Fernando Pessoa, A Hora do Diabo, ed. Teresa Rita Lopes, 2ª ed., Lisboa: Assírio & Alvim, 2004, p. 66.

Friday, December 3, 2010

DA TENTAÇÃO, QUE PODIA SER DE PESSOA



"EU: - Então quereis vender-me tempo?
ELE : - Tempo? Unicamente algum tempo? Não, meu caro, não é só com esse artigo que o Diabo faz negócios. Só ele não nos faria merecer o preço do fim que será nosso. O que importa é a espécie de tempo que se fornece! Um tempo grandioso, um tempo louco, um tempo totalmente endiabrado, com fases de júbilo e de folia, mas também, como é natural, com períodos um tanto miseráveis ou mesmo inteiramente miseráveis. Não tento negá-lo e até o realço orgulhosamente; pois é assim que deve ser, de acordo com a natureza e a mentalidade dos artistas, que, como se sabe, tendem a exceder-se em ambas as direcções, e para os quais é perfeitamente normal ultrapassarem um pouco os limites. Na sua vida, o pêndulo vai ininterruptamente de cá para lá, entre a exuberância e a melancolia. Esse vaivém é comum; é, por assim dizer, ainda burguesmente moderado à maneira dos nuremberguenses, em comparação com aquilo que nós propiciamos. Pois, nesse género, oferecemos o máximo: proporcionamos enlevos e iluminações, experiências de desembaraço e desregramento, de liberdade, segurança, facilidade, sensações de poder e triunfo, que fazem o nosso homem perder a fé nos seus próprios sentidos e ainda lhe proporcionam uma admiração colossal pelas suas próprias realizações, que até pode induzi-lo a renunciar de bom grado a qualquer estima que venha de outros e de fora, sob o frémito do narcisismo e até mesmo o delicioso horror a si, cujo efeito o leva a considerar-se porta-voz da Graça e monstro divino.
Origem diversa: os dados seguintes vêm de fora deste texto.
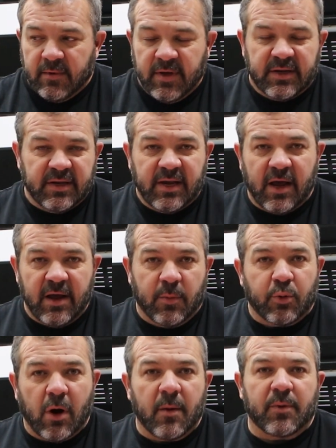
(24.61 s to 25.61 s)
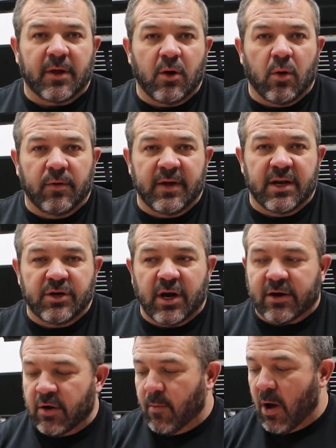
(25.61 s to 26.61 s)
This is how you properly hold the
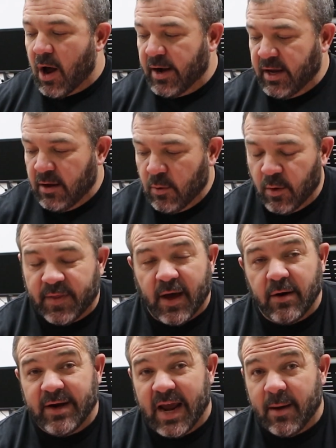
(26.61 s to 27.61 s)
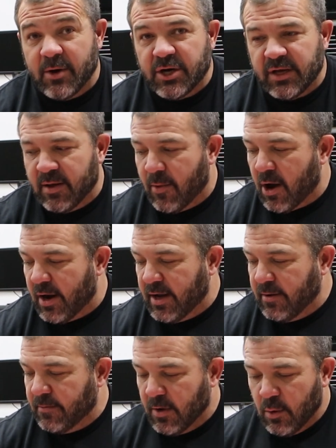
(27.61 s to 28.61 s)
injector body without damaging the body.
E, do outro lado, há de vez em quando descidas igualmente profundas, igualmente gloriosas, não só a vácuos e ermos e impotentes desolações, mas, também a dores e enjoos. Esses são, aliás, males familiares, que sempre existiram e pertencem à índole da gente; apenas se intensificam notavelmente em virtude da iluminação e da já mencionada embriaguez. São dores que se aceitam com prazer e orgulho em troca de enorme gozo, dores que conhecemos dos contos de fada, as dores da Pequena Sereia, à qual parecia que facas afiadas lhe feriam as belas pernas humanas, adquiridas, após ter entregue o seu rabo de peixe. Conheces a Pequena Sereia, de Andersen, não é verdade? Ela poderia ser uma boa amante para ti. É só pedir, e meto-a já na tua cama.
EU: - Será que não te podes calar, animal cretino?"


Thomas Mann, Doutor Fausto, trad. Herbert Caro, 4ª ed., Lisboa: Publicações Dom Quixote, 2010, pp. 313-314.

Thursday, December 2, 2010

DA PROFUNDA CRUELDADE HUMANA



"Clarice Lispector,
a senhora não devia
ter-se esquecido
de dar de comer aos peixes
andar entretida
a escrever um texto
não é desculpa
entre um peixe vivo
e um texto
escolhe-se sempre o peixe
vão-se os textos
fiquem os peixes
como disse Santo António
aos textos"


Adília Lopes, "Clube da Poetisa Morta", in Caras Baratas - Antologia , selecç. Elfriede Englemayer, Lisboa: Relógio D'Água, 2004, p. 126.

Wednesday, December 1, 2010

EM DEZEMBRO TREME DE FRIO CADA MEMBRO



"Ainda há pouco prometiam o vento
para amanhã; e a chuva, que vem com o vento,
pode vir também amanhã, quando o céu carregado
de nuvens atravessar o continente, em
direcção não sei aonde. E onde irei eu
estar, amanhã, quando essas nuvens tiverem
desaparecido, e só as árvores
com os ramos partidos lembrarem que o
vento lhes roubou as folhas? É possível que
eu possa vir a estar entre essas folhas,
ou debaixo delas, espessas com a humidade
da terra, como se fossem um manto; mas
não sei se era isso que o vento me queria dizer
quando me falava, por entre as frinchas da
porta, e só os ruídos secretos da noite
lhe respondiam. Talvez por isso, deixei-me
ficar acordado. Nem sempre se podem ouvir
esses diálogos; nem adivinhar, na manhã
futura, o destino previsível de um ser."


Nuno Júdice, Meditação sobre ruínas, 3ª ed., Lisboa: Quetzal Editores, 1999, p. 93.